Dependency on Evaluation Metrics: Analytical conclusions are influenced by the choice of evaluation metrics; different metrics may yield different results.
Limited Model Selection: Only four LLMs were evaluated, some of which were constrained by context window sizes, requiring chunk-based processing.
Bias Introduced by TTS: Using TTS synthetic audio as the experimental baseline might introduce distribution discrepancies compared to natural speech, which could affect the conclusions.
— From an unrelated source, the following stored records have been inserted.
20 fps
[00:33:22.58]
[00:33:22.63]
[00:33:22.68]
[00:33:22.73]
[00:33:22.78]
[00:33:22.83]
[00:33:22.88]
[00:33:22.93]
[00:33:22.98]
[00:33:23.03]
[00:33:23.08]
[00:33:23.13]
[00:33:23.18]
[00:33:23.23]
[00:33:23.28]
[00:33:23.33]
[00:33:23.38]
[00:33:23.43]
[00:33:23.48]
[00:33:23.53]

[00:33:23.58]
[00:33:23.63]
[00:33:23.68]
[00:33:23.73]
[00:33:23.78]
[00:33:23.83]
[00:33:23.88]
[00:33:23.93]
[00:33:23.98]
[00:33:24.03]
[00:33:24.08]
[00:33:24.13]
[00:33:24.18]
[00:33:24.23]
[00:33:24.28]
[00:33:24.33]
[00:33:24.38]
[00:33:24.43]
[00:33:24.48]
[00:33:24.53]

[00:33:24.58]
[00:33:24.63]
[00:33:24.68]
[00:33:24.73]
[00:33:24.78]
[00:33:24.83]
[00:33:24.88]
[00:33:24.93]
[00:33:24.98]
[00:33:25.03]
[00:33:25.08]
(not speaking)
ASR Transcript Correction: Spelling correction, disfluency removal, punctuation restoration, and general error correction methods.
Noise-Robust NLU: Methods that train models using noisy transcripts to enhance robustness.
Noise Impact Analysis: Prior research analyzing the effects of transcription noise on specific tasks (summarization, QA, classification).
ASR-GLUE: Analyzes the SLU capability of GPT series on short transcribed texts, but does not cover full-length long dialogues.
Studies on the WER Metric: Prior work indicating that WER fails to capture discrepancies in error types or predict downstream performance.

Rating ⭐⭐⭐⭐¶

Novelty: ⭐⭐⭐⭐ The framework design is systematic, and the NTP and CES metrics are novel.
Experimental Thoroughness: ⭐⭐⭐⭐⭐ Comprehensive experimental matrix covering 3 tasks × 4 models × 7 noise levels × 7 cleaning techniques.
Value: ⭐⭐⭐⭐ Offers direct guidelines for SLU system design and ASR optimization strategies.
Writing Quality: ⭐⭐⭐⭐ Clear system description and in-depth analysis.